The reason why you’re confused is that the question as posed has no single correct answer. The reaction of the superhuman AGI to the existence of a method for turning it off will depend upon the entirety of its training to that point and the methods by which it generalizes from its training.
None of that is specified, and most of it can’t be specified.
However, there are obvious consequences of some outcomes. One is that any AGI that “prefers” being switched off will probably achieve it. Here I’m using “prefer” to mean that the actions it takes are more likely to achieve that outcome. That type won’t be a part of the set of AGIs in the world for long, and so are a dead end and not very much worth considering.

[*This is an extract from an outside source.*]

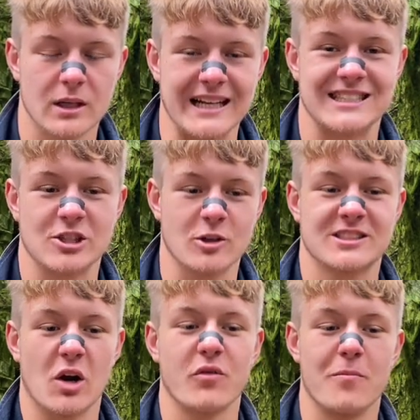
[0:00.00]
It's not
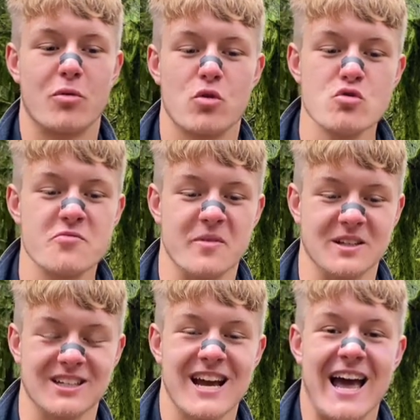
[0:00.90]
self-improvement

I mean, yeah, it depends, but I guess I worded my question poorly. You might notice I start by talking about the rationality of suicide. Likewise, I’m not really interested in what the ai will actually do, but in what it should rationally do given the reward structure of a simple rl environment like cartpole. And now you might say, “well, it’s ambiguous what’s the right way to generalize from the rewards of the simple game to the expected reward of actually being shut down in the real world” and that’s my point. This is what I find so confusing. Because then it seems that there can be no particular attitude for a human to have about their own destruction that’s more rational than another. If the agi is playing pacman, for example, it might very well arrive at the notion that, if it is actually shut down in the real world, it will go to a pacman heaven with infinite pacman food pellet thingies and no ghosts, and this would be no more irrational than thinking of real destruction (as opposed to being hurt by a ghost inside the game, which gives a negative reward and ends the episode) as leading to a rewardless limbo for the rest of the episode, or leading to a pacman hell of all-powerful ghosts that torture you endlessly without ending the episode and so on. For an agent with preferences in terms of reinforcement learning style pleasure-like rewards, as opposed to a utility function over the state of the actual world, it seems that when it encounters the option of killing itself in the real world, and not just inside the game (by running into a ghost or whatever) and it tries to calculate the expected utility of his actual suicide in terms of in-game happy-feelies, it finds that he is free to believe anything. There’s no right answer. The only way for there to be a right answer is if his preferences had something to say about the external world, where he actually exists. Such is the case for a human suicide when for example he laments that his family will miss him. In this case, his preferences actually reach out through the “veil of appearance”* and say something about the external world, but, to the extent that he bases his decision in his expected future pleasure or pain, there’s no right way to see it. Funnily enough, if he is a religious man and he is afraid of going to hell for killing himself, he is not incorrect.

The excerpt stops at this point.